In silico docking of small molecule compounds into the catalytic site of hPC6
As no crystal structure of PC6 from any species is available, a homology model of hPC6 was used for the in silico docking studies. The construction of the hPC6 homology model has been previously reported [19]. The hPC6 active site is a canyon-like groove lined with clusters of negatively charged groups that are classified into sub-pockets that are defined as S1-S6 and S1′ [20]. The important residues in each sub pockets are S1 – D277, D325; S2 – D173, E210; S3 – L246, W273; S4 – E255, D283; S5 – D276, D283; S6 – D249, D252; S1′ – K212, R216, H381 [20]. The hPC6 catalytic triad consists of D172, H213 and S385 [20]. The five compounds were constructed using standard bond lengths and bond angles within SYBYL-X 2.0 (Certara L.P., http://www.tripos.com) and then structurally optimized using the MMFF94s forcefield and partial atomic charges, conjugate gradient convergence method; termination of the optimization was achieved when the gradient difference of successive steps was <0.05 kcals/mol Å (all other parameters were at default values). Docking of the compounds into the catalytic domain of the hPC6 homology model was carried out using Surflex v2.6. The protomol was generated using the automated method, a threshold of 0.50 and a bloat value of 2. The GeomX mode was used, all other parameters were at default values. The C-Score function was used to rank the docked compound poses, the top twenty ranked poses for each compound were examined visually. Docked poses of compounds 1g and 1o have been chosen to illustrate how these compounds can bind into the hPC6 active site.

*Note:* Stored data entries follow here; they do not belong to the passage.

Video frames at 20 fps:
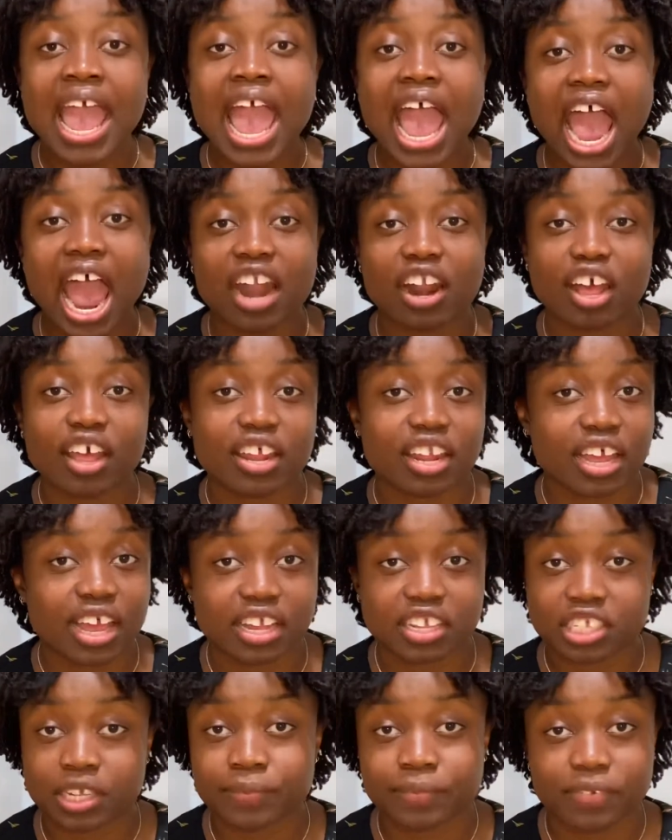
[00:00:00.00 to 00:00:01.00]
and
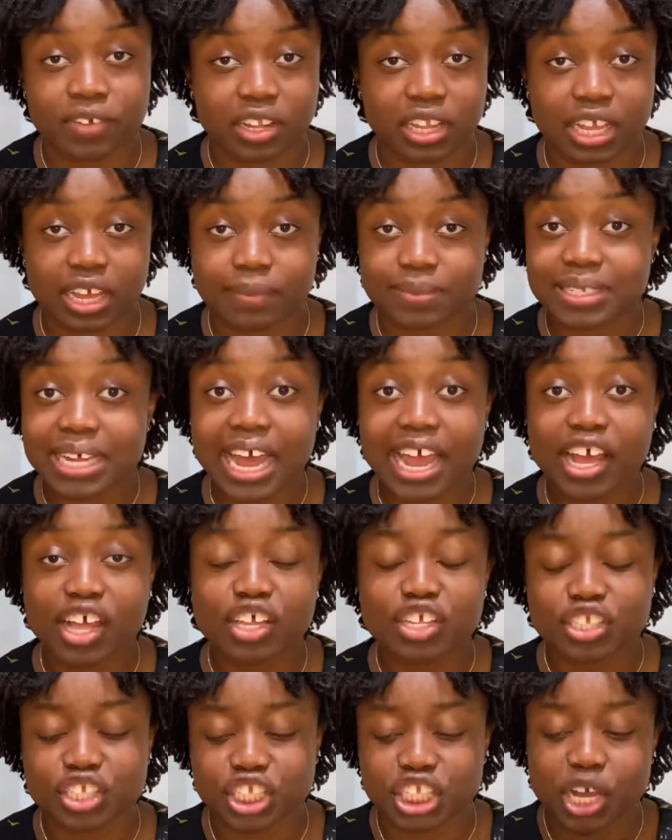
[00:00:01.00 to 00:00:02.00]
it's completely up tile.
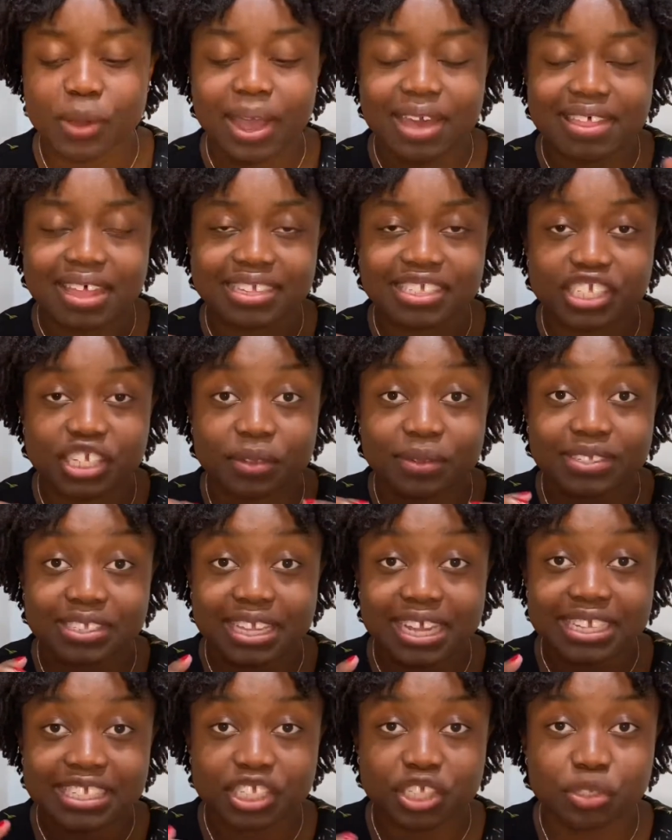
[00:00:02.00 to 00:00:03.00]
So I like to use
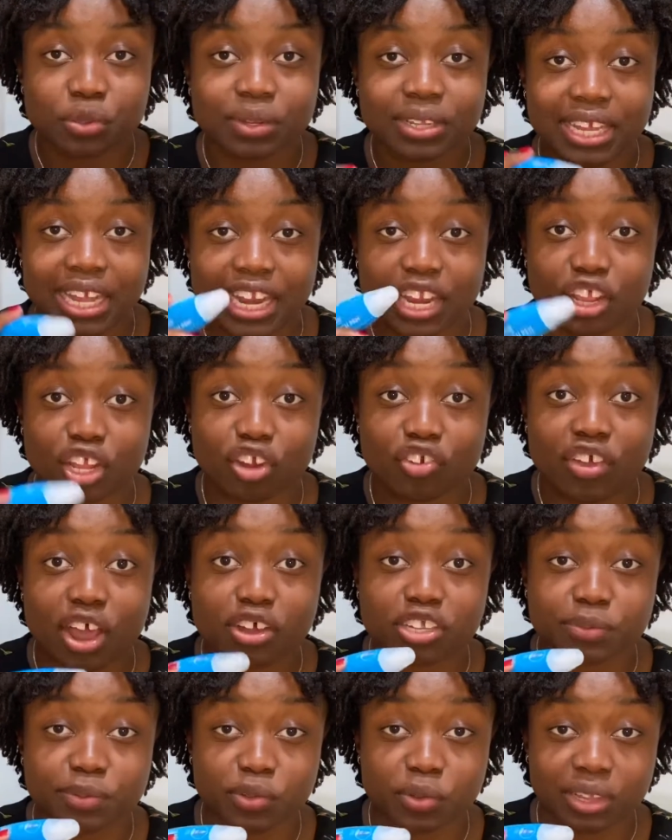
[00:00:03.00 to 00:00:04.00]
this to clean the grout
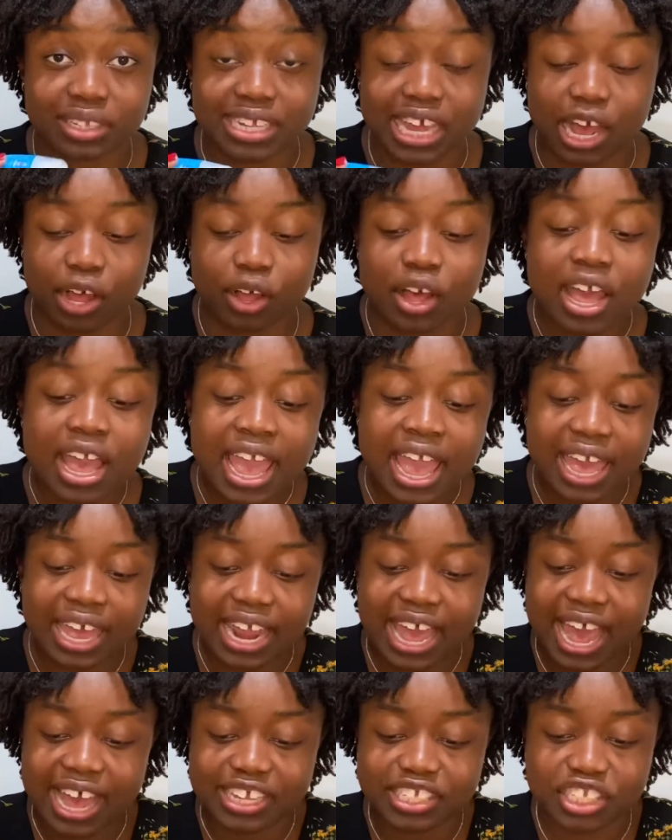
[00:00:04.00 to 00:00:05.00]
between the tile. It
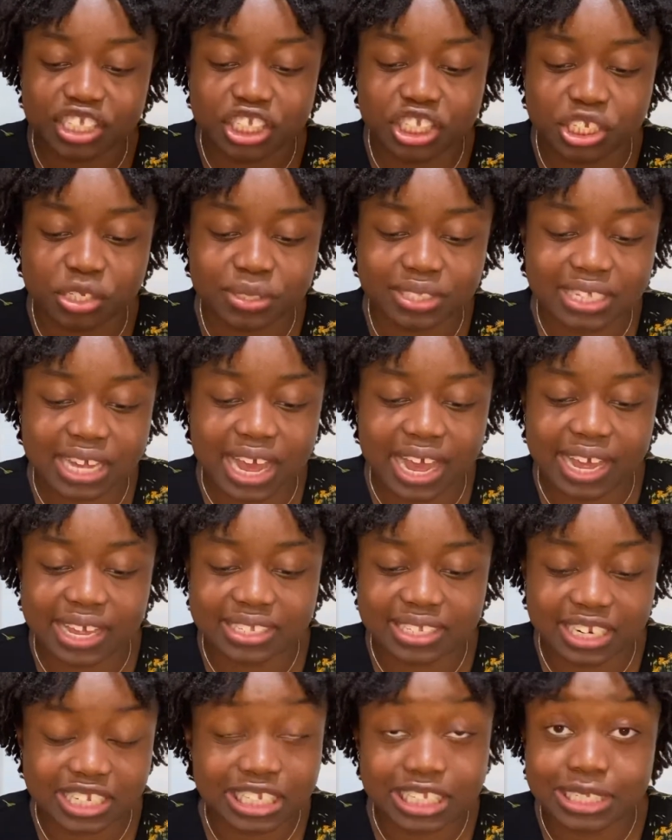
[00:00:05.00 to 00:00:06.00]
has two sides.
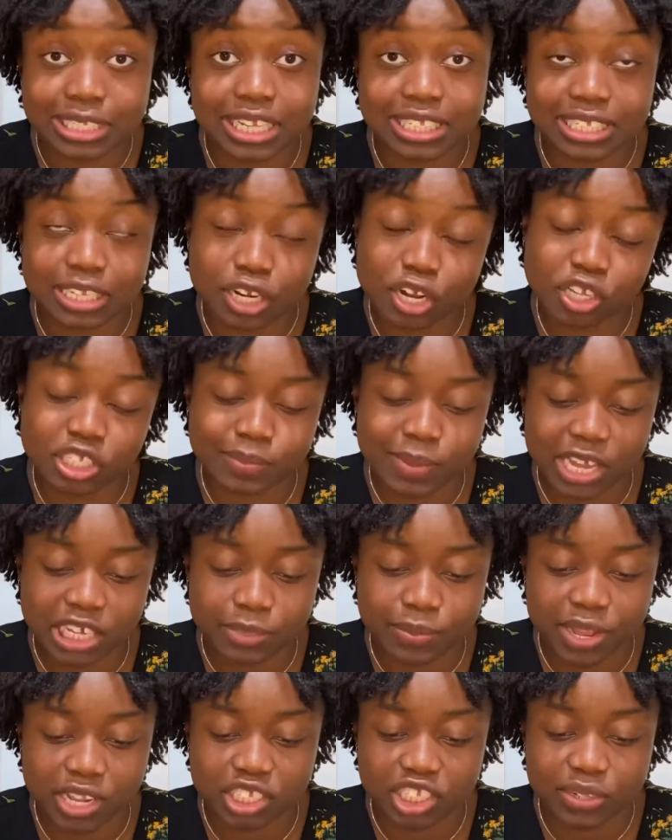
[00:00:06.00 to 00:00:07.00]
It's a no splash
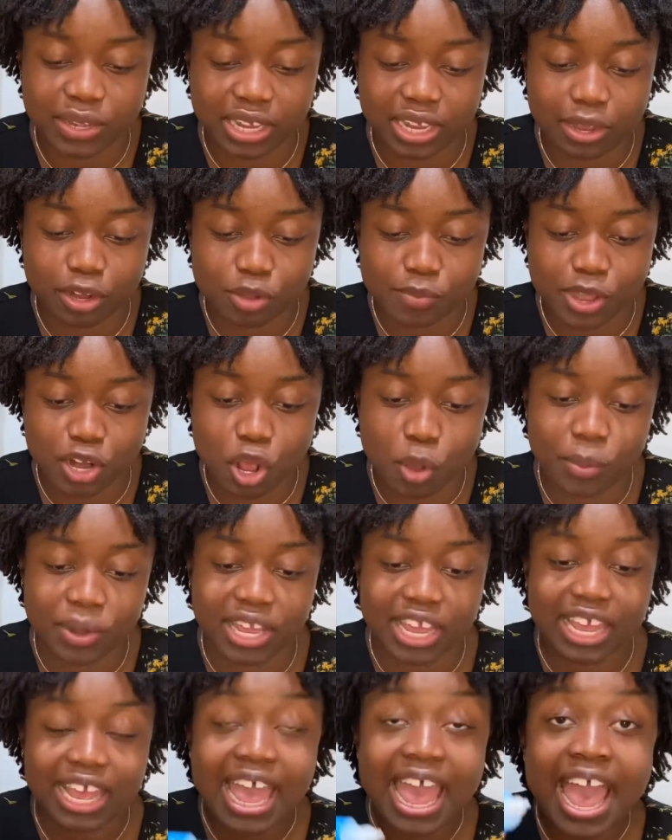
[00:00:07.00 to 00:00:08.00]
pen, so I don't mind opening
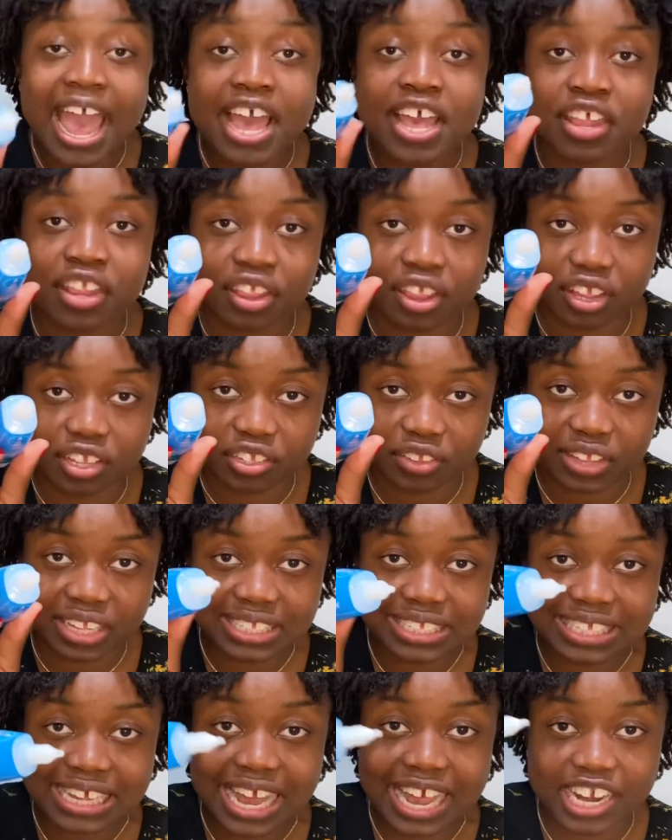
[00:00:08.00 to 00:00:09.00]
it. So this
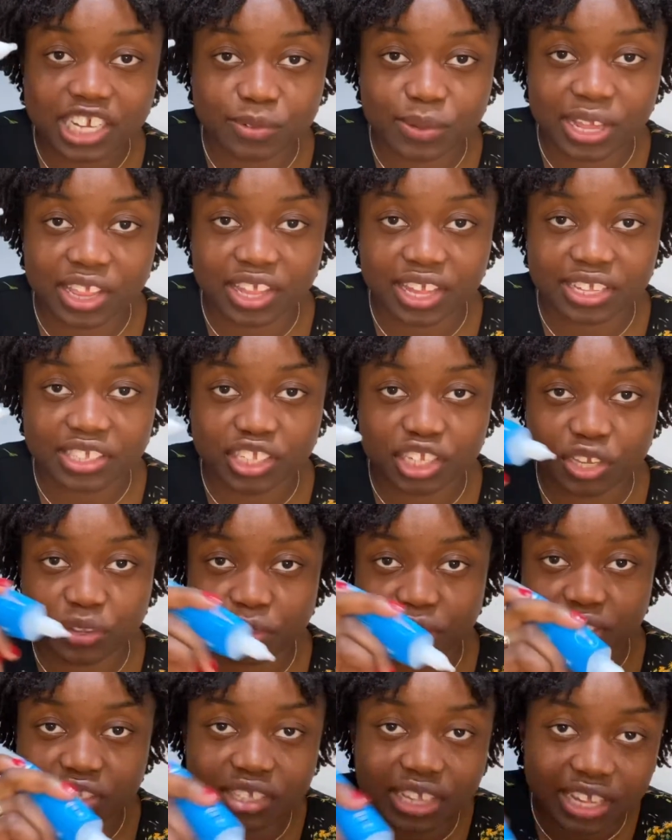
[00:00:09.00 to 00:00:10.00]
side is what I like to
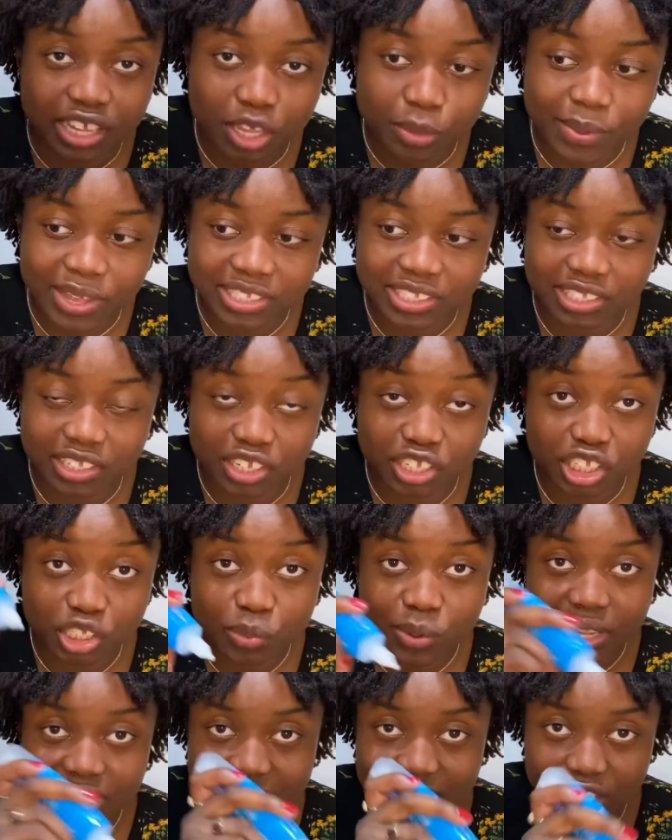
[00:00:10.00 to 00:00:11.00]
use to, like, you basically
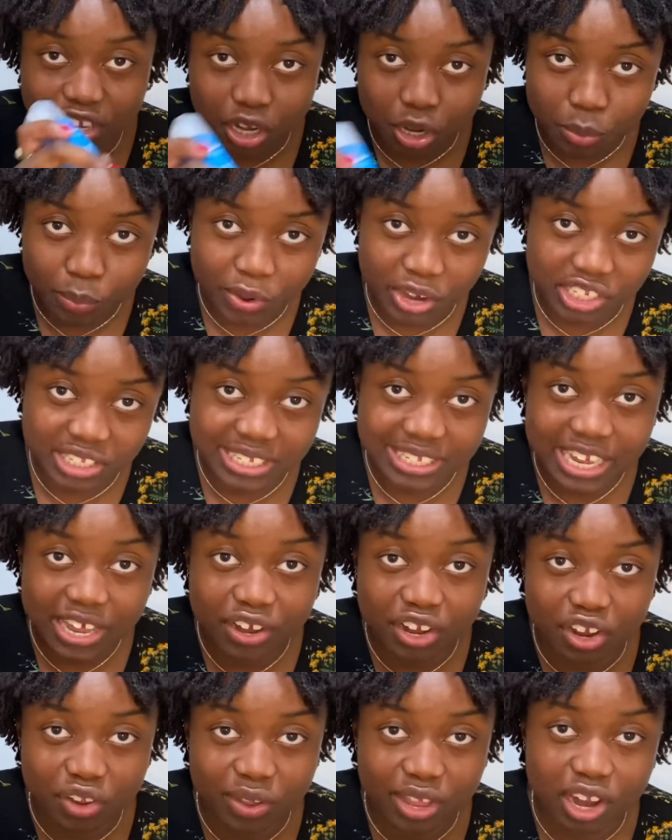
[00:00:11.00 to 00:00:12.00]
squeeze it and you're pressing down
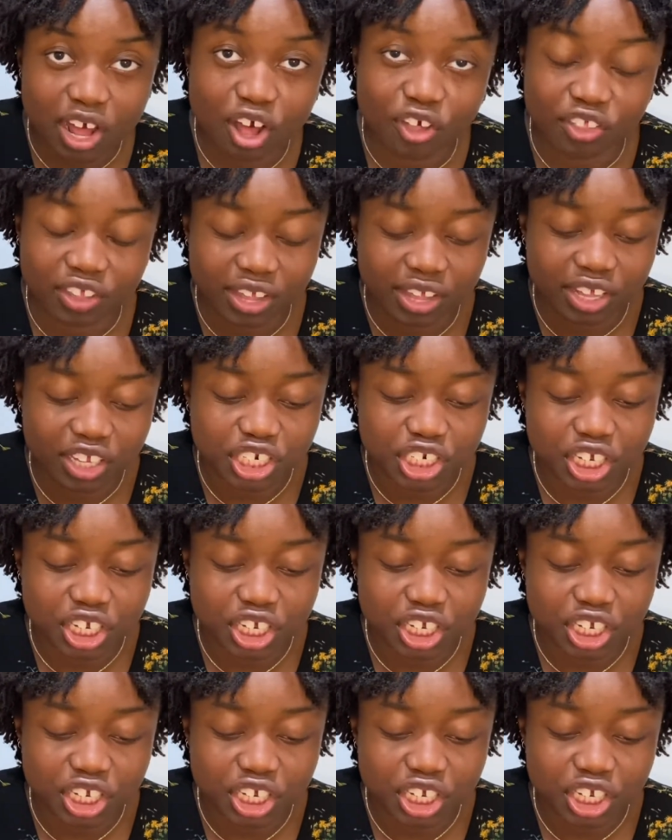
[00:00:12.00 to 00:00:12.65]
and you get all the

Decidualization of HESCs and inhibition by small molecule compounds
Human endometrial tissues were obtained from non-pregnant women undergoing curettage following laparoscopic sterilization or assessment of tubal patency. Ethical approval was granted by the Human Ethics Committee of Southern Health, Melbourne, Australia and written informed consent was obtained from all tissue donor patients. Tissues collected between Day 8–24 were processed within 24 h. Human endometrial stromal cells (HESCs) were isolated by enzymatic digestion and filtration as previously described [8], [19], [21]. HESCs (>97%) were cultured in T25 cm2 flasks in DMEM/F12 medium supplemented with 10% CS-FBS, 2 mM L-glutamine (Sigma), 100 µg/ml streptomycin and 100 IU/ml penicillin [22]. Once 70–80% confluent, the HESCs were passaged into 12-well plates (8×108 cells/well) and cultured to 80% confluence. For decidualization, cells were treated with estradiol 17-β (E2, 10−8 M), medroxy-progesterone acetate (MPA, 10−7 M) and 8-bromoadenosine 3′:5′ cyclic monophosphate (camp, 5×10−4 M) (all from Sigma) for 72 h in serum free DMEM/F12 containing 0.1% BSA. Decidualization success was confirmed by a significant increase in the decidual markers prolactin (PRL) in the conditioned medium by ELISA (Bioclone Australia Pty Ltd., Sydney, Australia) as per the manufacturer's instructions [8]. To access decidualization inhibition by the small molecule compounds, HESCs were decidualized in the absence (control) or presence of 10 µM of each compound for 72 h with the media replaced every 24 h. Compound 1o was also tested for dose-dependent inhibition at 1 and 5 µM. The time course of inhibition of decidualization was expressed as a percentage reduction in prolactin levels in the conditioned media relative to the control. The levels of an additional decidual marker insulin-like growth factor binding protein-1 (IGPBP-1) in the media were also measured by ELISA (RayBiotech, Norcross, GA) according to the manufacturer's instructions. Three independent experiments were performed using different cell preparations for each experiment. P<0.05 was considered statistically significant.
Lipophilicity calculation
The logP value is a measure of the lipophilicity of a compound; the larger the logP value, the more lipophilic the compound is. Lipophilicity (or hydrophobicity) is linked to the compound's ability to penetrate the cell membrane; if a compound is too hydrophilic then it will not be able to cross the cell membrane and if it is too lipophilic, it may remain in the membrane and not pass through into the cell. The logP of each compound in Figure 1 was calculated using ACDlabs Structure Designer Suite logP software (http://www.acdlabs.com).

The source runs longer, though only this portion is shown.